Saved data entries
^^^^

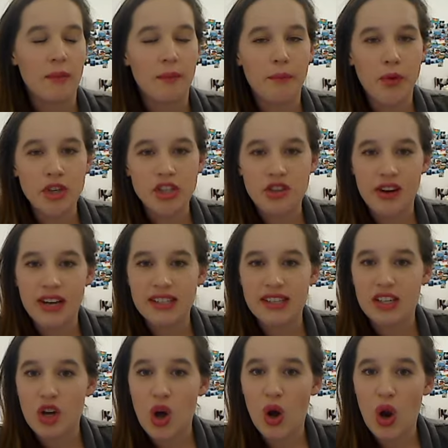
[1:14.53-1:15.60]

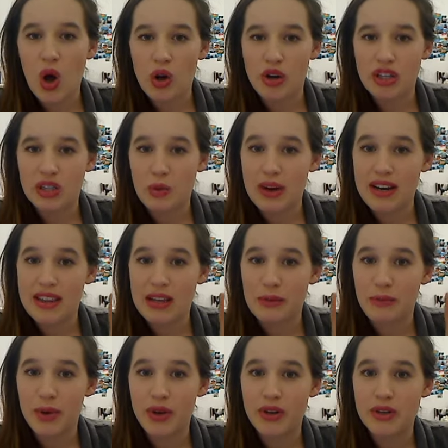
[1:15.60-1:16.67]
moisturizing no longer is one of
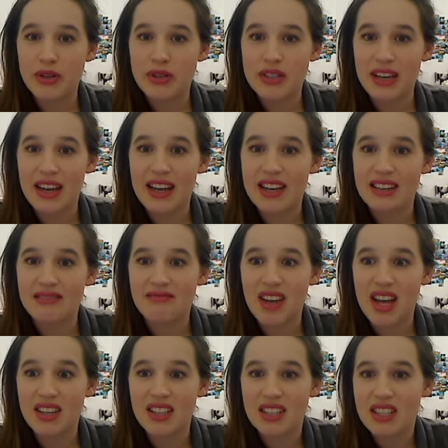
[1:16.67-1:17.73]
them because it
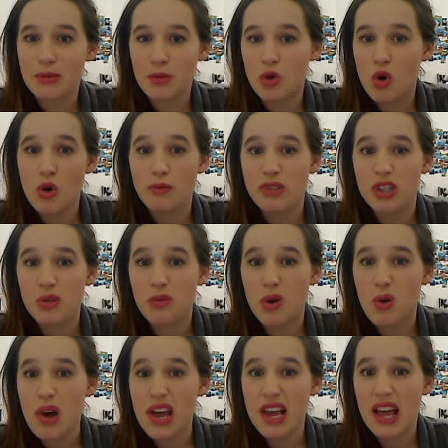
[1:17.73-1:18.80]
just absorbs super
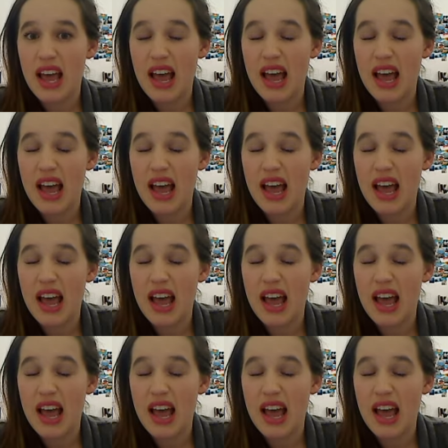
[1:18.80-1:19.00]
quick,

^^^^

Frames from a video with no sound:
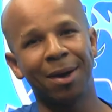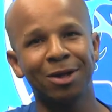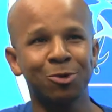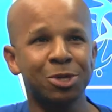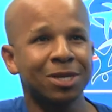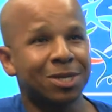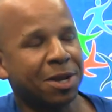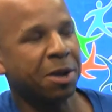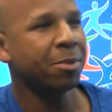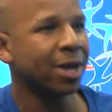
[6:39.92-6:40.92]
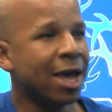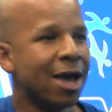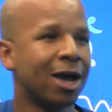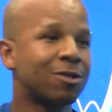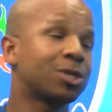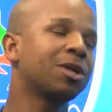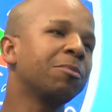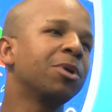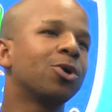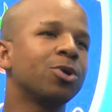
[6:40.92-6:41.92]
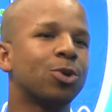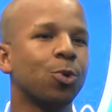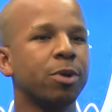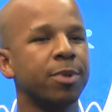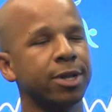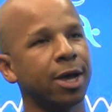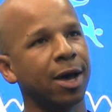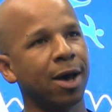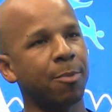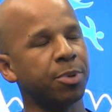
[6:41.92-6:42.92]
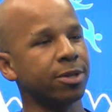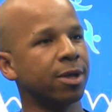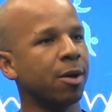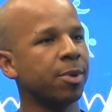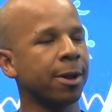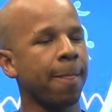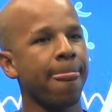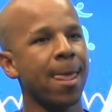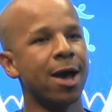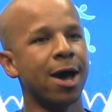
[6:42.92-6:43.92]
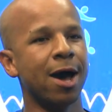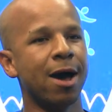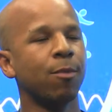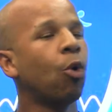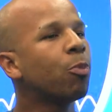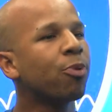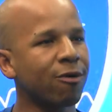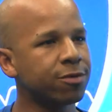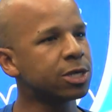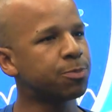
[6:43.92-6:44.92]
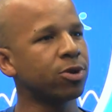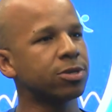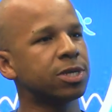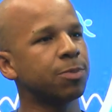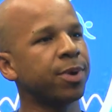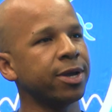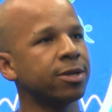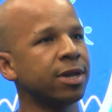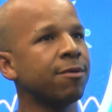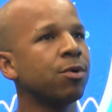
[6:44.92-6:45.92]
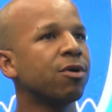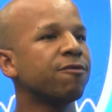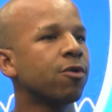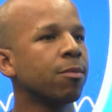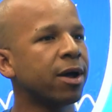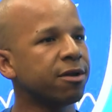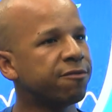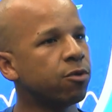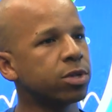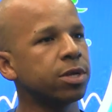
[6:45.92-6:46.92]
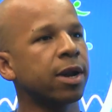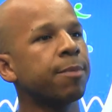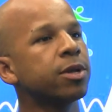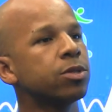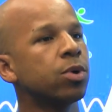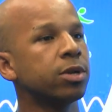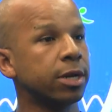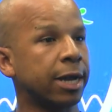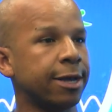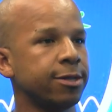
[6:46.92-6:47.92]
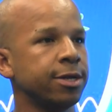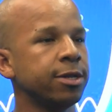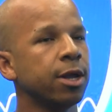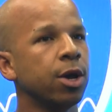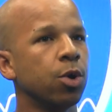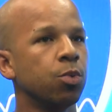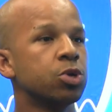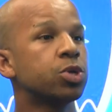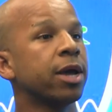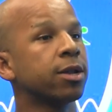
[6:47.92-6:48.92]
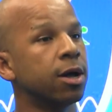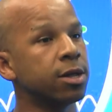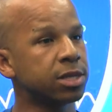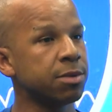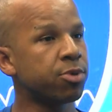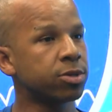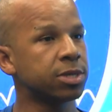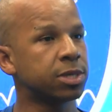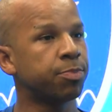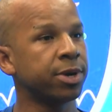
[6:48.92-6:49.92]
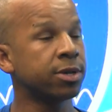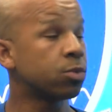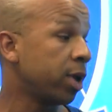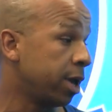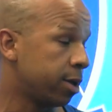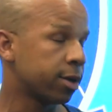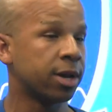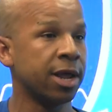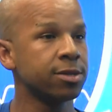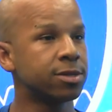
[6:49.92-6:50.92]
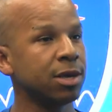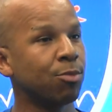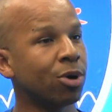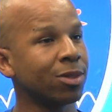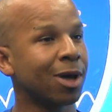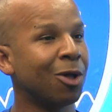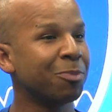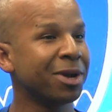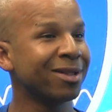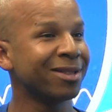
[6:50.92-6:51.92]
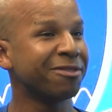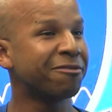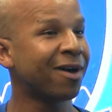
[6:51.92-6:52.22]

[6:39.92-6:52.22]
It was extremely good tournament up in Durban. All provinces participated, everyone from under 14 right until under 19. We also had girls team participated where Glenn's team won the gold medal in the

^^^^

> Instructions to follow
Go back to the lines above and output, exactly as they stand, the ones from the line containing "[6:43.92-6:44.92]" to the line containing "[6:51.92-6:52.22]". Leave all pictures behind.

> Exercise response
[6:43.92-6:44.92]
[6:44.92-6:45.92]
[6:45.92-6:46.92]
[6:46.92-6:47.92]
[6:47.92-6:48.92]
[6:48.92-6:49.92]
[6:49.92-6:50.92]
[6:50.92-6:51.92]
[6:51.92-6:52.22]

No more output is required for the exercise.